Software Profile: Solidworks

Software Profile: Solidworks

This series of software profiles will focus on CAD software applications meant to be used by engineering organizations for discrete manufacturers. In each post, an overview of the software’s capabilities will be provided and details on which industries use them most frequently.


CAD Application(s): Solidworks, Solidworks Mechanical Conceptual, Solidworks Industrial Conceptual

Software Provider: Dassault Systèmes

Capabilities and Partners

Solidworks is a mature desktop CAD software application. And as such, it has a well rounded set of capabilities.

From a modeling perspective, it relies on the traditional parametric feature-based modeling approach to creating geometry. It offers a full set of drawing functionality, assembly tools as well as many simulation technologies, covering both fluid dynamics and structures. Furthermore, it provides some capabilities to support materials compliance and green design efforts. Notably, Solidworks has not adopted direct modeling capabilities into the desktop CAD application as of yet.

Additionally, Solidworks has built out a large and wide ecosystem of software partners. These partners provide add-ons to the desktop application that extend its capabilities, including NC machining, ECAD design and much more.

Industries and User Base

Since its inception, Solidworks has been adopted most widely in small to mid-sized manufacturers. Specifically, Solidworks has gained traction with manufacturers of industrial machinery.

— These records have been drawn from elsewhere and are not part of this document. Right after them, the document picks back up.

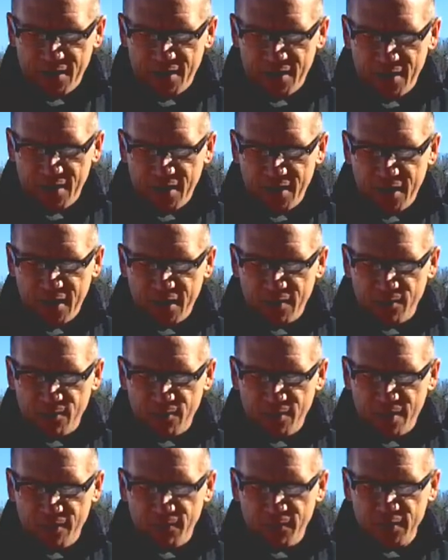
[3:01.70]
he had
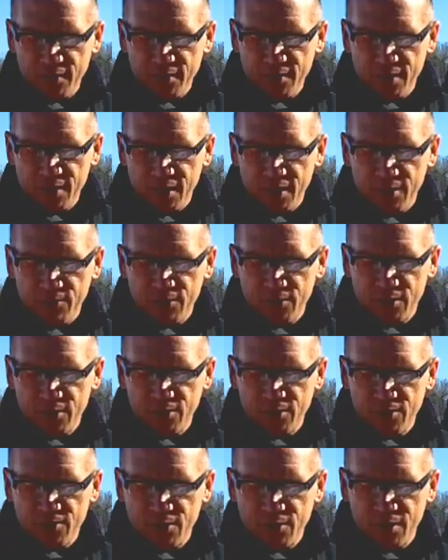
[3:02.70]
referenced that he was
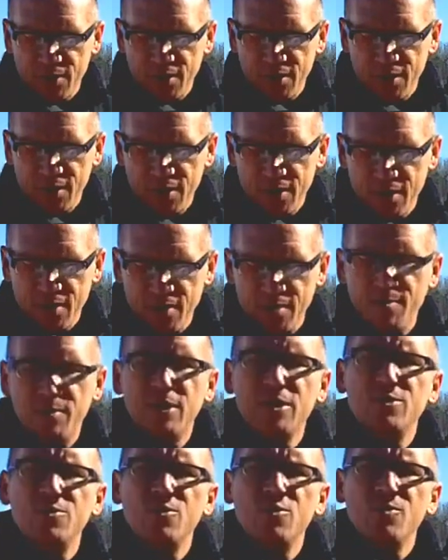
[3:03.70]
interested in the
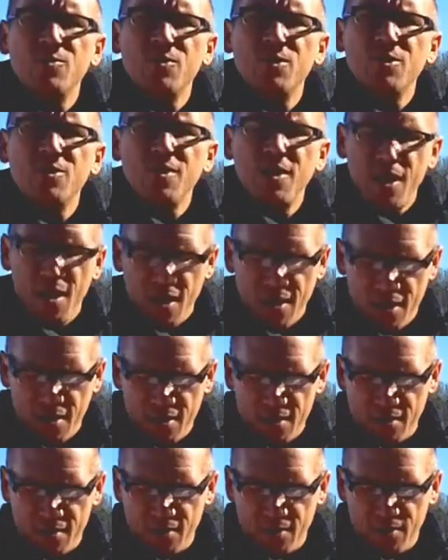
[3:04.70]
beach groomer
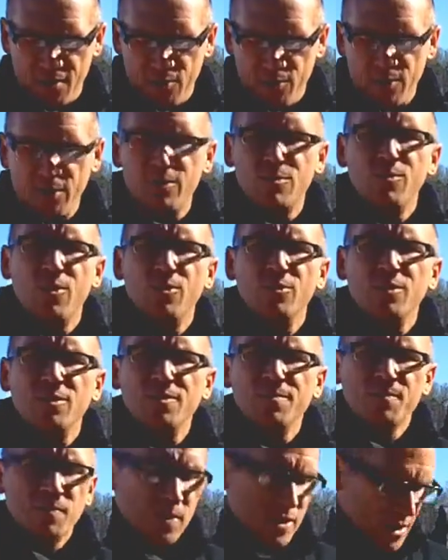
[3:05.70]
and the weed
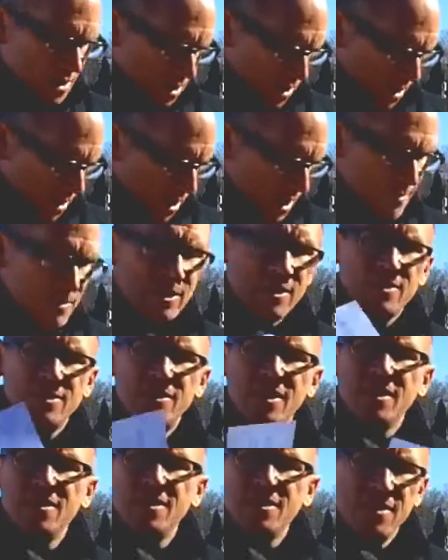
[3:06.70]
roller.
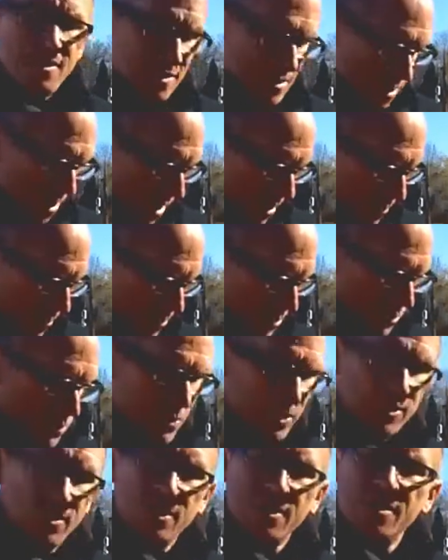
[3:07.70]
Incidentally, that
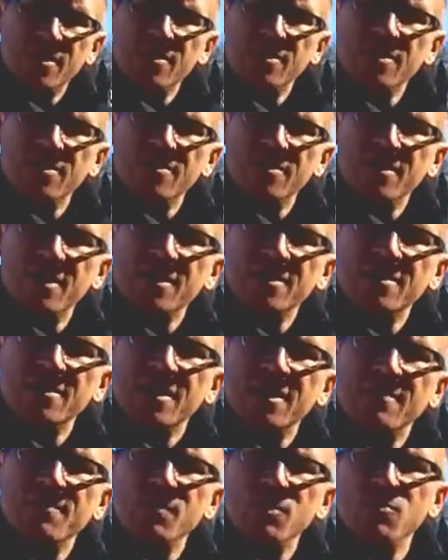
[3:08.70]
was one thing
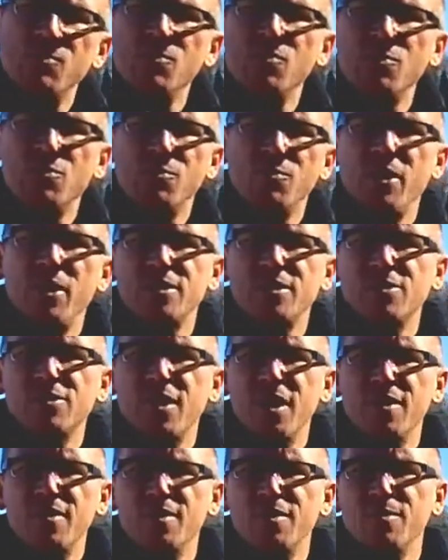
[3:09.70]
that you probably
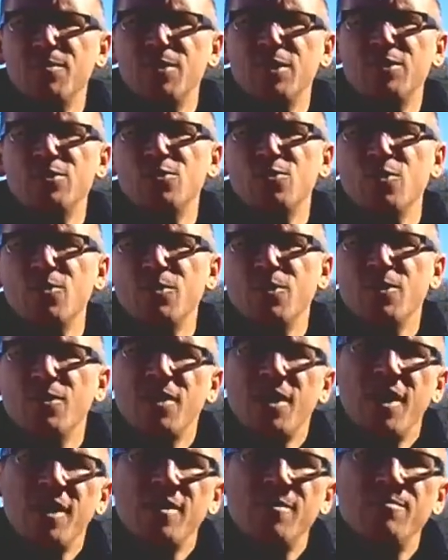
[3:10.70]
saw, that the beach
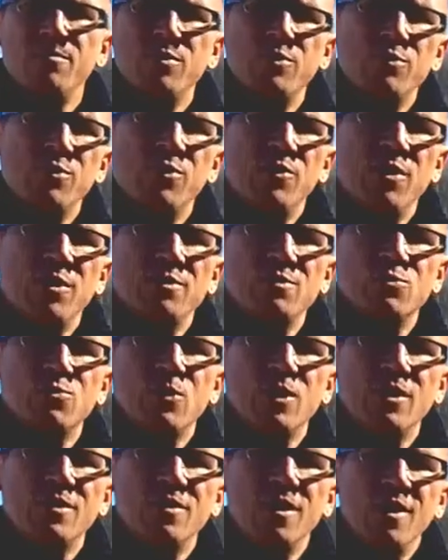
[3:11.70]
groomer had a booth there as
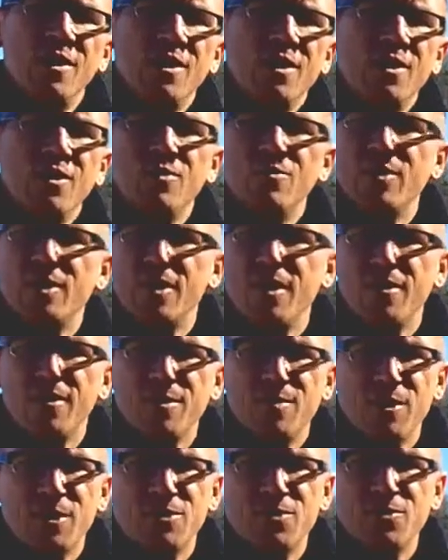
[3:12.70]
well. We carry
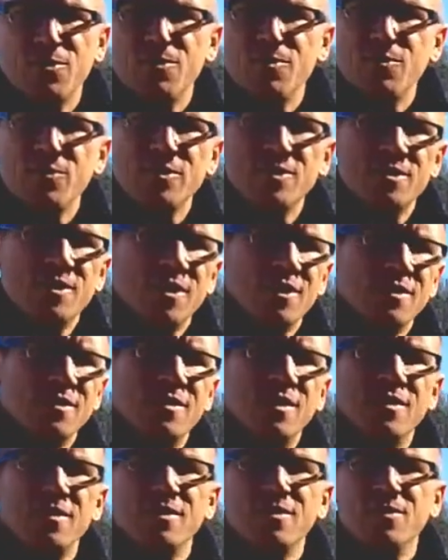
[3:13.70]
the beach groomer, we sell
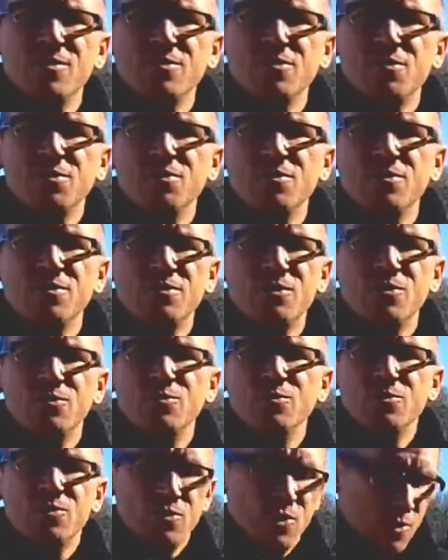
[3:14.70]
a ton of those
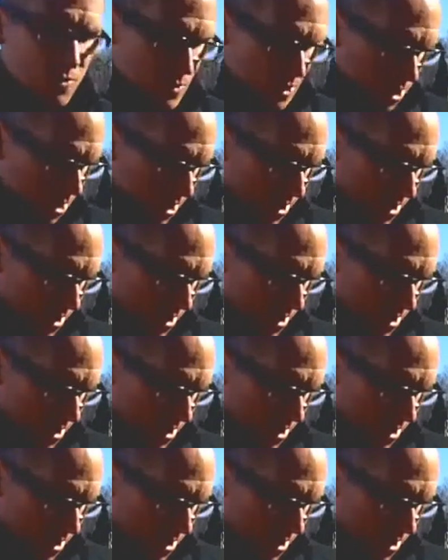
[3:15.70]
too, so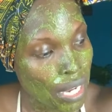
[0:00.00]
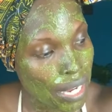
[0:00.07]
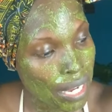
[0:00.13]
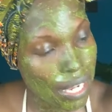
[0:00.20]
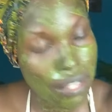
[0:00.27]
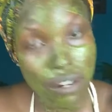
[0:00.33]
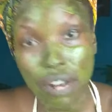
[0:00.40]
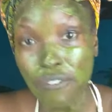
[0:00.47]

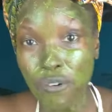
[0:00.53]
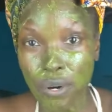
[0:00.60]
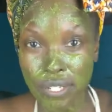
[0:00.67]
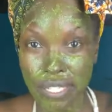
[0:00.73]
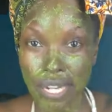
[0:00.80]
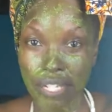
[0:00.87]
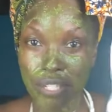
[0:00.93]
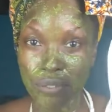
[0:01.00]
And of
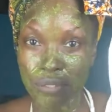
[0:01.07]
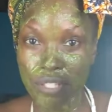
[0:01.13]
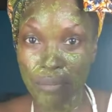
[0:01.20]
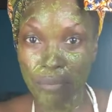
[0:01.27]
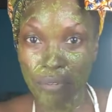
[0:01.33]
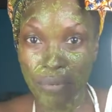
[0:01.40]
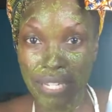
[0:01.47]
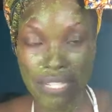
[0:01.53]
course I use the
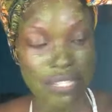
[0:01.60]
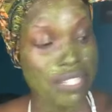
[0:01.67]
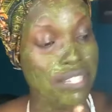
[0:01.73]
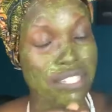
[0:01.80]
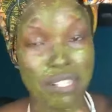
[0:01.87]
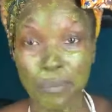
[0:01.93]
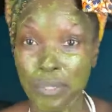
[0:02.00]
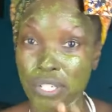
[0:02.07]
moringa
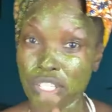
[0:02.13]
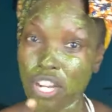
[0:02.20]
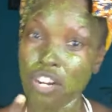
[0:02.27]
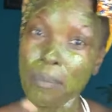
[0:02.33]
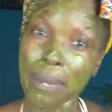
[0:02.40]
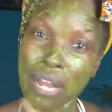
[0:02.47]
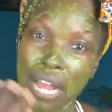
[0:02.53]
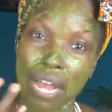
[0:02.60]
seeds, and I'm going to talk
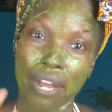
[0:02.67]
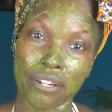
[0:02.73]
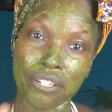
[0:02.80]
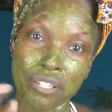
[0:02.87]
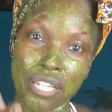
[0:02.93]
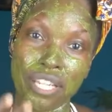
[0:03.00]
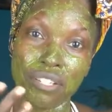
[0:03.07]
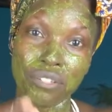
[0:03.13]
about
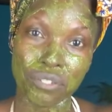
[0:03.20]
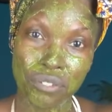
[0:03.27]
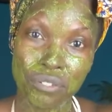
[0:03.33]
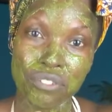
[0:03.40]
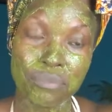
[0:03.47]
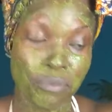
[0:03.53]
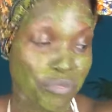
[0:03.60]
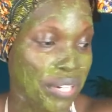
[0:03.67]
can you
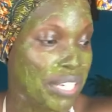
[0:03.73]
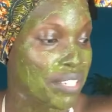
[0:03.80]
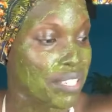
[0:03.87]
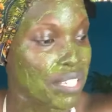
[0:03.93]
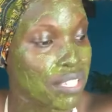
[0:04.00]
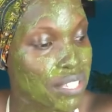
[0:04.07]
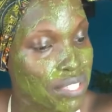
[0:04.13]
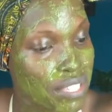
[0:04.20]
use the moringa
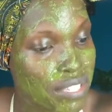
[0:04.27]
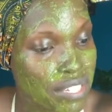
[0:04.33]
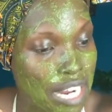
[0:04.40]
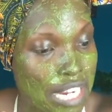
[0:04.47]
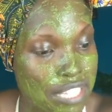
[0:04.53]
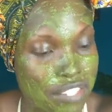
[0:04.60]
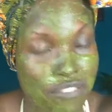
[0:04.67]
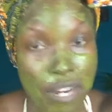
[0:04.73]
seeds in these
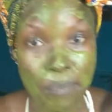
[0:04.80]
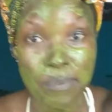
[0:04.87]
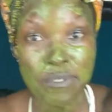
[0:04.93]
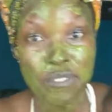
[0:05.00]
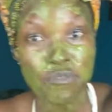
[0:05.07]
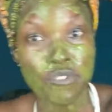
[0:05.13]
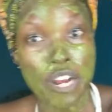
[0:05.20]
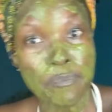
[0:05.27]
kinds of
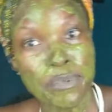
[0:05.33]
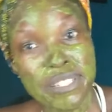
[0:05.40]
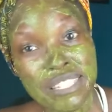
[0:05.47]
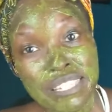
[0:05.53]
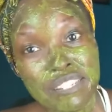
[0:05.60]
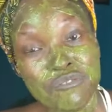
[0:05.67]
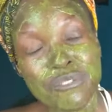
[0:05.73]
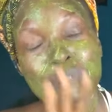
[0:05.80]

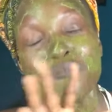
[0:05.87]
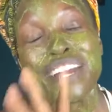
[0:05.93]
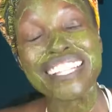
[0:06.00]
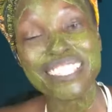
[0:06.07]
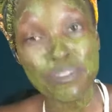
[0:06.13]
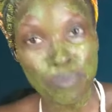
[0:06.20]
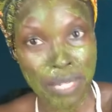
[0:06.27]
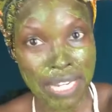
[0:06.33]

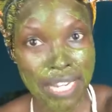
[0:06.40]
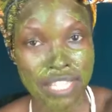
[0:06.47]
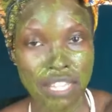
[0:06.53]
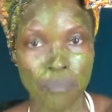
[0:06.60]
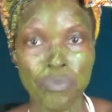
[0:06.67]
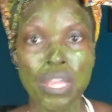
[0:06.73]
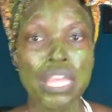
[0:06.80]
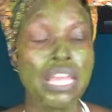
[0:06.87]
recipes.
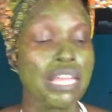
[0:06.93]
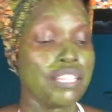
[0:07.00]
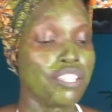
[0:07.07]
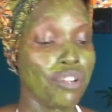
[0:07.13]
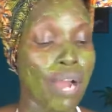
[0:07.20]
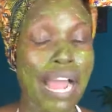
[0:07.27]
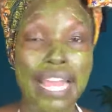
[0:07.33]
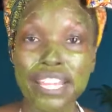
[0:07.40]

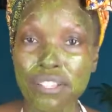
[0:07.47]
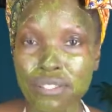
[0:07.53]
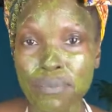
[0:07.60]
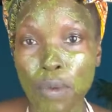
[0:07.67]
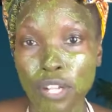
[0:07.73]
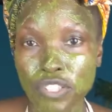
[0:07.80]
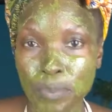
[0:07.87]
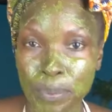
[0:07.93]
So I use
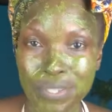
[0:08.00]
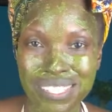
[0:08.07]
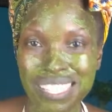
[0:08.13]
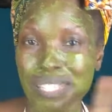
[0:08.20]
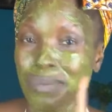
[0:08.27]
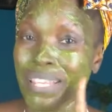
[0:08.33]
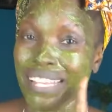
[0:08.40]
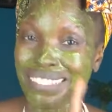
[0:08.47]
multiple
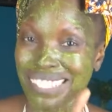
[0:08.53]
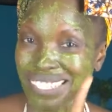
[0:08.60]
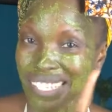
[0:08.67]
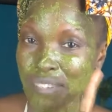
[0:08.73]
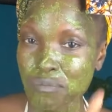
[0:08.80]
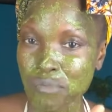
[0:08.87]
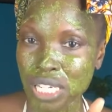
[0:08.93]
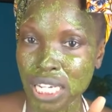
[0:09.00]
seeds, but that
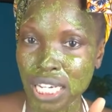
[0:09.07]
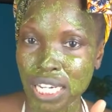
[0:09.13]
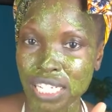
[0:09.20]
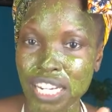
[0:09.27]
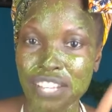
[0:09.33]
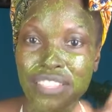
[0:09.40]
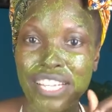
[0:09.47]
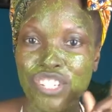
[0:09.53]
doesn't
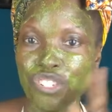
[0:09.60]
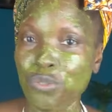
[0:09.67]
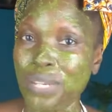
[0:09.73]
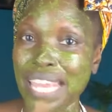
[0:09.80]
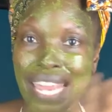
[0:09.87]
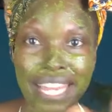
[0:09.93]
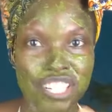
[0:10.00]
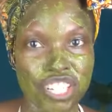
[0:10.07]
mean that you
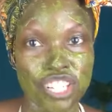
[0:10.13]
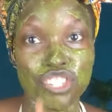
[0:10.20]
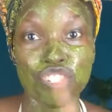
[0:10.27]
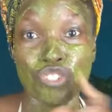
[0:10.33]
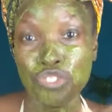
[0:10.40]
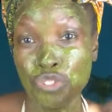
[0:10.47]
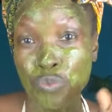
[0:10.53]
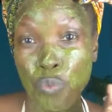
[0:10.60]
can't just
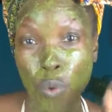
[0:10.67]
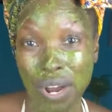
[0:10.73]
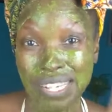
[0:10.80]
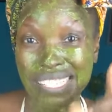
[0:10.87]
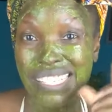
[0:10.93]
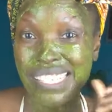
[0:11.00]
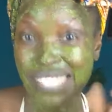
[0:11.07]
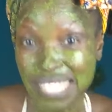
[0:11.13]
use
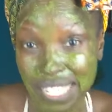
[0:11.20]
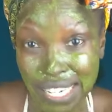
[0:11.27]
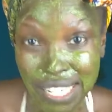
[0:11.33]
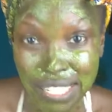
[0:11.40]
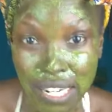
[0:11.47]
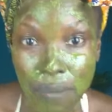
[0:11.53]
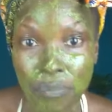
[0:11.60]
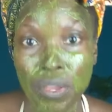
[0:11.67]
one seed.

Solidworks has also been well known for their fervent user base, with attendees of their annual Soldworks World event frequently topping 5,000. The user base is also very active with numerous bloggers, trainers and resellers.

Looking Forward

Going forward, the future of Solidworks will be closely tied to Dassault Systèmes’ larger version of 3D Experience (link to multiple posts). Proof that this vision has become integrated into Solidworks comes in the form of Solidworks Mechanical Conceptual (posts here and here) as well as Solidworks Industrial Conceptual, both of which were formally released at Solidworks World 2014. Specifically, there are two trends to watch: the integration of Solidworks functionality with other Dassault Systèmes software products and a potential move to the cloud.

For the Solidworks desktop application, however, Dassault Systèmes has promised to stay the course. They have specifically stated that they will maintain it as a desktop application as long as the user base desires it to be so. This bodes well for the software, as Solidworks has continuously done a good job of addressing the list of top requested enhancements from users of the years.